**INSTRUCTIONS FOR THE TASK**: Each line below must be reproduced exactly.

**RECORDS TO PROCESS**:
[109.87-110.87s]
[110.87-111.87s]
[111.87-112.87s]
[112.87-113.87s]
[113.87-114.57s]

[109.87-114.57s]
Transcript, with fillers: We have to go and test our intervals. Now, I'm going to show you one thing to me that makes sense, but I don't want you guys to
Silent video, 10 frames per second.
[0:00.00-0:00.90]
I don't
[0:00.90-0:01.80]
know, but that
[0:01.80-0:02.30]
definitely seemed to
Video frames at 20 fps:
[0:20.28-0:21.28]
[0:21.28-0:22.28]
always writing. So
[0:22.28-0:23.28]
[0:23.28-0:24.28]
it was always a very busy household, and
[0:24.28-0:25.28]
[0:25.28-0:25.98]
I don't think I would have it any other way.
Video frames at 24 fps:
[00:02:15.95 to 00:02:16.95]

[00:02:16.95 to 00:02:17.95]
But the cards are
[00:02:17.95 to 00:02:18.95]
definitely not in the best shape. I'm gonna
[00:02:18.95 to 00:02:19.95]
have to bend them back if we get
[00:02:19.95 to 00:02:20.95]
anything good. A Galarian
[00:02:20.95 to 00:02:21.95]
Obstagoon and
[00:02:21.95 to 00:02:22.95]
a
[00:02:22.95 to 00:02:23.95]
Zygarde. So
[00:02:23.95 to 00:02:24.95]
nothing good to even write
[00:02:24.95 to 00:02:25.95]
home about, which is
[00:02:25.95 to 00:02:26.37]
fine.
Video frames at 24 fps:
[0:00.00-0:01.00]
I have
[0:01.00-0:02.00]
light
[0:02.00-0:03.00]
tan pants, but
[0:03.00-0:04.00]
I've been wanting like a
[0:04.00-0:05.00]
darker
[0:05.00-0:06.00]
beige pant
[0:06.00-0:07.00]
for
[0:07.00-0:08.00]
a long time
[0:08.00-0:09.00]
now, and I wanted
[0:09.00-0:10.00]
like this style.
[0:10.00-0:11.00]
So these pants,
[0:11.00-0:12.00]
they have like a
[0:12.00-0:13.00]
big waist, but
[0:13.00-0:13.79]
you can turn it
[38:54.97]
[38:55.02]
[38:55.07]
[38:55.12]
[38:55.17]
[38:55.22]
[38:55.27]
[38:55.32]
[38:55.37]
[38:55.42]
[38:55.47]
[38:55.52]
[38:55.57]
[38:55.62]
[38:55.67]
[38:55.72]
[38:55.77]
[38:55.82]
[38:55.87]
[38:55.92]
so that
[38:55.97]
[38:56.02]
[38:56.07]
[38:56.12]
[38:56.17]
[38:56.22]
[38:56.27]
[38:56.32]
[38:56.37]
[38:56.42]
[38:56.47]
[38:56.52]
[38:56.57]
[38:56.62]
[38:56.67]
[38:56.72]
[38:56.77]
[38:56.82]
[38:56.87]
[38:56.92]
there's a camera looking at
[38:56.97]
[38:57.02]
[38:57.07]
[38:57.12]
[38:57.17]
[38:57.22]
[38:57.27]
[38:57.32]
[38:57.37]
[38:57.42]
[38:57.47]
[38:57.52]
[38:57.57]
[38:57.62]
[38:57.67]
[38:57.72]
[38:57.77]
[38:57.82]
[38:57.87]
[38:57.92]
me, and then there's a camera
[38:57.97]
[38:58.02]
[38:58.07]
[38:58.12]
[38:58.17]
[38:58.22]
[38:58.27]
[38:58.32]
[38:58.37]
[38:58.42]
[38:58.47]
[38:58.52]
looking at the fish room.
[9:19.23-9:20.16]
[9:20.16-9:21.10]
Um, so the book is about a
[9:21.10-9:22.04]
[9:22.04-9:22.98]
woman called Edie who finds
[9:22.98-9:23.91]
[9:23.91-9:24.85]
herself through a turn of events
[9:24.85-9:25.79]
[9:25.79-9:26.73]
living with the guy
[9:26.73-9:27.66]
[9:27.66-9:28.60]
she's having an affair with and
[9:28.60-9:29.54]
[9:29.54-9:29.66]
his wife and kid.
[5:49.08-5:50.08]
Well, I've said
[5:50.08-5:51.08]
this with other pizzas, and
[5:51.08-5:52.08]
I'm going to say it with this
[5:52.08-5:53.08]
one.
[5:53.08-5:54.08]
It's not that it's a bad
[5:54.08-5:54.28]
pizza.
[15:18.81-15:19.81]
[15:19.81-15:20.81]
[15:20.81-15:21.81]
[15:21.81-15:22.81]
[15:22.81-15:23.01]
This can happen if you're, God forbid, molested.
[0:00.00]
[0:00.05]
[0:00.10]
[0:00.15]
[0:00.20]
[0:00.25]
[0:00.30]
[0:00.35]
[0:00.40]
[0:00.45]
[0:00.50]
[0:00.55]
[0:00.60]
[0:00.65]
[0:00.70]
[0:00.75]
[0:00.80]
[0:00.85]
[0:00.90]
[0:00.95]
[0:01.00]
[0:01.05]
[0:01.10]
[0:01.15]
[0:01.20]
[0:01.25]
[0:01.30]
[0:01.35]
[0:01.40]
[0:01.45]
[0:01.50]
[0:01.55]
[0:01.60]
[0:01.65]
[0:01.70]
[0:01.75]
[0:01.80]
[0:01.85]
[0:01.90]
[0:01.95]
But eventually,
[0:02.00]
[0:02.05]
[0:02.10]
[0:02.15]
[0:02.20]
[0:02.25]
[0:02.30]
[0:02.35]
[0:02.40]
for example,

**THE COMPLETED TASK**:
[109.87-110.87s]
[110.87-111.87s]
[111.87-112.87s]
[112.87-113.87s]
[113.87-114.57s]

[109.87-114.57s]
Transcript, with fillers: We have to go and test our intervals. Now, I'm going to show you one thing to me that makes sense, but I don't want you guys to
Silent video, 10 frames per second.
[0:00.00-0:00.90]
I don't
[0:00.90-0:01.80]
know, but that
[0:01.80-0:02.30]
definitely seemed to
Video frames at 20 fps:
[0:20.28-0:21.28]
[0:21.28-0:22.28]
always writing. So
[0:22.28-0:23.28]
[0:23.28-0:24.28]
it was always a very busy household, and
[0:24.28-0:25.28]
[0:25.28-0:25.98]
I don't think I would have it any other way.
Video frames at 24 fps:
[00:02:15.95 to 00:02:16.95]

[00:02:16.95 to 00:02:17.95]
But the cards are
[00:02:17.95 to 00:02:18.95]
definitely not in the best shape. I'm gonna
[00:02:18.95 to 00:02:19.95]
have to bend them back if we get
[00:02:19.95 to 00:02:20.95]
anything good. A Galarian
[00:02:20.95 to 00:02:21.95]
Obstagoon and
[00:02:21.95 to 00:02:22.95]
a
[00:02:22.95 to 00:02:23.95]
Zygarde. So
[00:02:23.95 to 00:02:24.95]
nothing good to even write
[00:02:24.95 to 00:02:25.95]
home about, which is
[00:02:25.95 to 00:02:26.37]
fine.
Video frames at 24 fps:
[0:00.00-0:01.00]
I have
[0:01.00-0:02.00]
light
[0:02.00-0:03.00]
tan pants, but
[0:03.00-0:04.00]
I've been wanting like a
[0:04.00-0:05.00]
darker
[0:05.00-0:06.00]
beige pant
[0:06.00-0:07.00]
for
[0:07.00-0:08.00]
a long time
[0:08.00-0:09.00]
now, and I wanted
[0:09.00-0:10.00]
like this style.
[0:10.00-0:11.00]
So these pants,
[0:11.00-0:12.00]
they have like a
[0:12.00-0:13.00]
big waist, but
[0:13.00-0:13.79]
you can turn it
[38:54.97]
[38:55.02]
[38:55.07]
[38:55.12]
[38:55.17]
[38:55.22]
[38:55.27]
[38:55.32]
[38:55.37]
[38:55.42]
[38:55.47]
[38:55.52]
[38:55.57]
[38:55.62]
[38:55.67]
[38:55.72]
[38:55.77]
[38:55.82]
[38:55.87]
[38:55.92]
so that
[38:55.97]
[38:56.02]
[38:56.07]
[38:56.12]
[38:56.17]
[38:56.22]
[38:56.27]
[38:56.32]
[38:56.37]
[38:56.42]
[38:56.47]
[38:56.52]
[38:56.57]
[38:56.62]
[38:56.67]
[38:56.72]
[38:56.77]
[38:56.82]
[38:56.87]
[38:56.92]
there's a camera looking at
[38:56.97]
[38:57.02]
[38:57.07]
[38:57.12]
[38:57.17]
[38:57.22]
[38:57.27]
[38:57.32]
[38:57.37]
[38:57.42]
[38:57.47]
[38:57.52]
[38:57.57]
[38:57.62]
[38:57.67]
[38:57.72]
[38:57.77]
[38:57.82]
[38:57.87]
[38:57.92]
me, and then there's a camera
[38:57.97]
[38:58.02]
[38:58.07]
[38:58.12]
[38:58.17]
[38:58.22]
[38:58.27]
[38:58.32]
[38:58.37]
[38:58.42]
[38:58.47]
[38:58.52]
looking at the fish room.
[9:19.23-9:20.16]
[9:20.16-9:21.10]
Um, so the book is about a
[9:21.10-9:22.04]
[9:22.04-9:22.98]
woman called Edie who finds
[9:22.98-9:23.91]
[9:23.91-9:24.85]
herself through a turn of events
[9:24.85-9:25.79]
[9:25.79-9:26.73]
living with the guy
[9:26.73-9:27.66]
[9:27.66-9:28.60]
she's having an affair with and
[9:28.60-9:29.54]
[9:29.54-9:29.66]
his wife and kid.
[5:49.08-5:50.08]
Well, I've said
[5:50.08-5:51.08]
this with other pizzas, and
[5:51.08-5:52.08]
I'm going to say it with this
[5:52.08-5:53.08]
one.
[5:53.08-5:54.08]
It's not that it's a bad
[5:54.08-5:54.28]
pizza.
[15:18.81-15:19.81]
[15:19.81-15:20.81]
[15:20.81-15:21.81]
[15:21.81-15:22.81]
[15:22.81-15:23.01]
This can happen if you're, God forbid, molested.
[0:00.00]
[0:00.05]
[0:00.10]
[0:00.15]
[0:00.20]
[0:00.25]
[0:00.30]
[0:00.35]
[0:00.40]
[0:00.45]
[0:00.50]
[0:00.55]
[0:00.60]
[0:00.65]
[0:00.70]
[0:00.75]
[0:00.80]
[0:00.85]
[0:00.90]
[0:00.95]
[0:01.00]
[0:01.05]
[0:01.10]
[0:01.15]
[0:01.20]
[0:01.25]
[0:01.30]
[0:01.35]
[0:01.40]
[0:01.45]
[0:01.50]
[0:01.55]
[0:01.60]
[0:01.65]
[0:01.70]
[0:01.75]
[0:01.80]
[0:01.85]
[0:01.90]
[0:01.95]
But eventually,
[0:02.00]
[0:02.05]
[0:02.10]
[0:02.15]
[0:02.20]
[0:02.25]
[0:02.30]
[0:02.35]
[0:02.40]
for example,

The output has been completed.